Thanks to the pandemic, I hear companies aren’t hiring people from overseas. That means I have to establish residence first and then find a job. I do have financial worries because of this, and I am thinking about starting my own sort of enterprise and exploring my options for that. Whether I can do it in Canada before I get permanent residence is another matter. COVID-19 has made me think about what I want to do with my life and where I want to be financially.

Wildfire season has started in California, and it’s freakishly early compared to other years! I couldn’t believe it a few days ago, when I found out there are a lot of fires going on nearby. I haven’t needed to evacuate, but the fires are closer to where I live than they were in previous years. In 2018, the Camp Fire in November gave me ten days off school because the Air Quality Index was ridiculously high. Last year, classes were cancelled for a couple days in October because of a potential fire risk.

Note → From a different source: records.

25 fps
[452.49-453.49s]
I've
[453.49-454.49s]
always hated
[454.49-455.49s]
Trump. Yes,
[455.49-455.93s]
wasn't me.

Sunrise and sunset are different when there is a fire. It’s almost eerie! I took some photos of a sunset when the smoke was really bad. It’s getting better in my area now, though. It’s scary to think wildfires are happening during a global pandemic too, especially since prisoners are recruited to fight fires, but the prisons have been hit with COVID-19. The whole system is fucked frankly!

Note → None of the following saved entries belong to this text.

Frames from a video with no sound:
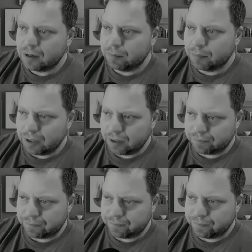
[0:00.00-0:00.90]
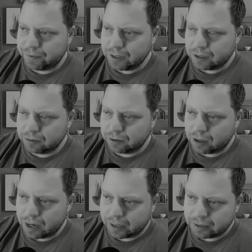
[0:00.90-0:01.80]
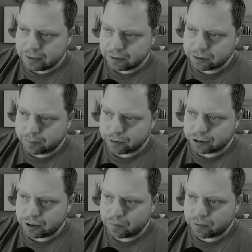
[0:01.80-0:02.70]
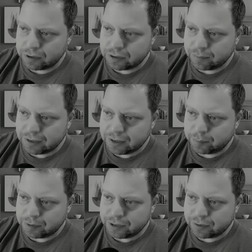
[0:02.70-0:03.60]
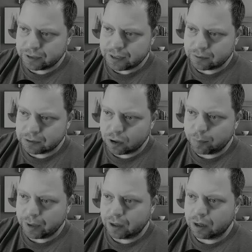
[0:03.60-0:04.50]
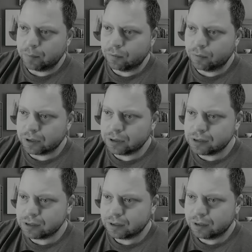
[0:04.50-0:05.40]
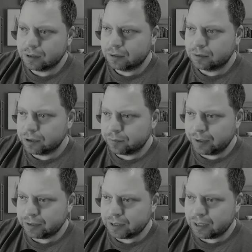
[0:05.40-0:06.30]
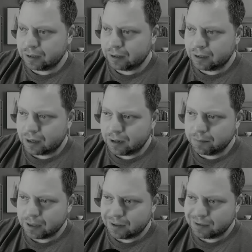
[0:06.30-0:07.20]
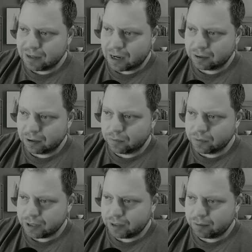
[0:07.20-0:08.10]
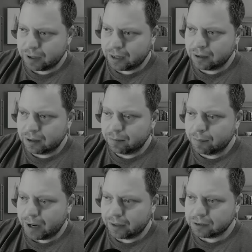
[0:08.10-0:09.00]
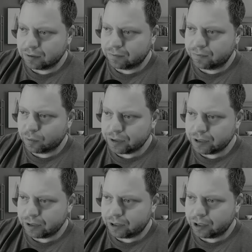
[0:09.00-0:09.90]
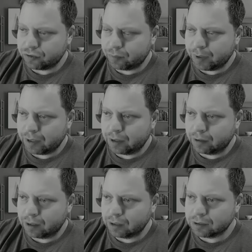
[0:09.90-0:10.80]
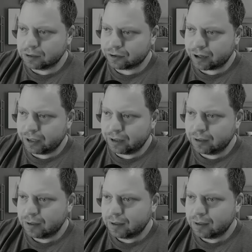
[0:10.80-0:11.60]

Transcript: but if the underlying continues to push lower, you see my T plus zero is now sloping upwards, which means that I'm not going to hit my minus 1400 PNL on this trade,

Sunset on August 20, 2020 in SF Bay Area, East Bay
Sunset and Evening Star are one clear call for thee (Crossing the Bar by Alfred Lord Tennyson)

I thought when I left for Canada, I would only be taking the things I really need. I will be coming back later to move things up in a van. Now, I am thinking, “What can I not bear to lose if there is a fire?” I am going to take the things that are valuable to me that I have collected on my travels. Also, people have given me meaningful gifts from their countries and travels over the years. I collect things from foreign countries and I would be devastated if they got destroyed by a fire.

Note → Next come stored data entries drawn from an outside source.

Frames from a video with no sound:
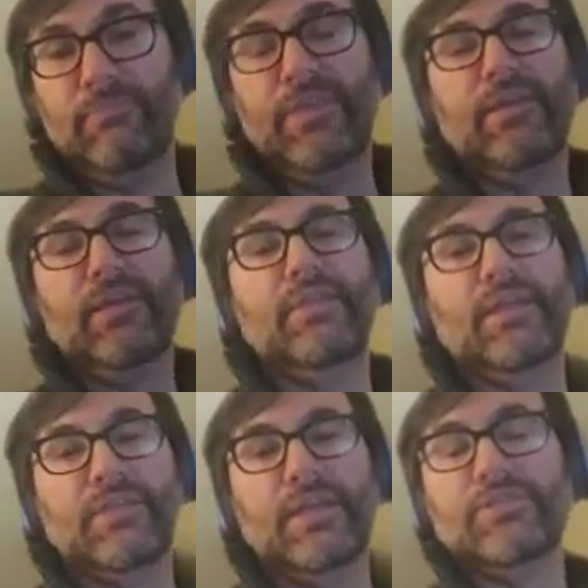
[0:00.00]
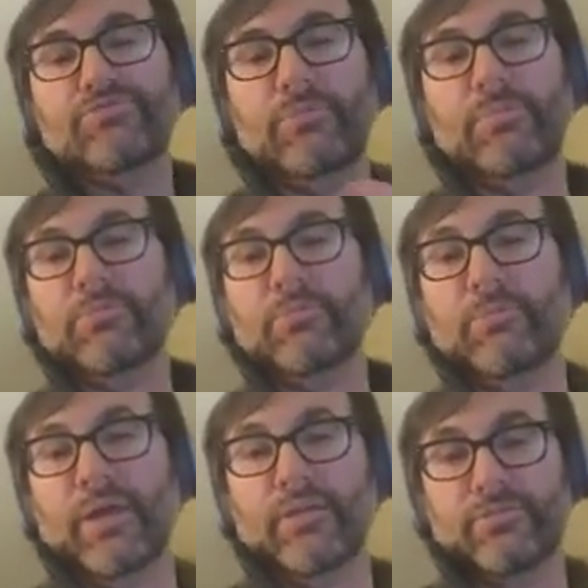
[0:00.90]
that then is repeatable by
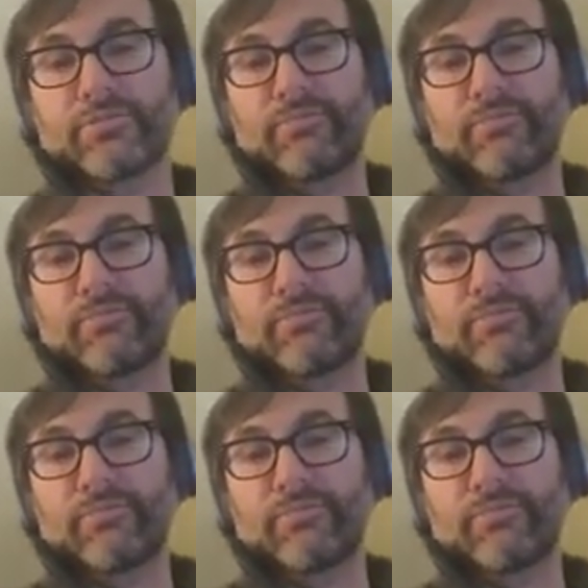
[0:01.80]
others?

We have just started our sixth month on lockdown in the US. I feel scared to go out sometimes because cases keep going up even though indoor activities are not allowed. I have been good and doing my part, and it feels really unfair that I still have to stay home while other people are being reckless. Mental health is my number one priority at least. I have been doing a lot of self-care, like what I mention in my Self Care post. I think Michael Rappaport said it best in his PSA to wear your mask.

I admit, it has been nice finding some content that makes fun of anti-maskers, or even just content that creatively reminds you to do your part. Here are some of my favorites:

Signs You’re a “Karen”

Everybody Must Stay Home – Bob Dylan Coronavirus Parody

Sarah Cooper is a gem that has emerged during the pandemic. Someone once said she doesn’t just mimic Trump. She exposes him. I think she’s been doing people in the US a service, especially those who are good and staying home.

I also love the John Oliver shows. My favorite is still the first one he did on COVID-19 when he talked about this handwashing informational video from Vietnam that featured a dance routine that went viral all over the world. It’s funny to talk about something going viral during the time of a global pandemic.

Even so, I find it hard to enjoy these things sometimes and keep up my motivation to stay on lockdown. Whenever someone in my family comes home from a high-risk area, we have to do a 2319 from Monsters Inc. Now, that joke is getting old unfortunately.

My Mom and I say every day how we can’t wait to leave the US. Sometimes, we get news that makes me say, “Oh no! We’ll never get there!” I have to remember though that I have a false sense of timing about moving. It has always been that I would be in a country a few months after my Dad got a job overseas. We had the company help us with the paperwork and stuff, but now that I have to do it on my own, it takes longer. I have to remind myself that where there’s a will, there’s a way and just keep going until I reach my goal.

How have you all been handling the coronavirus situation? Hope you are all hanging in there and staying healthy! Watch this space for more updates!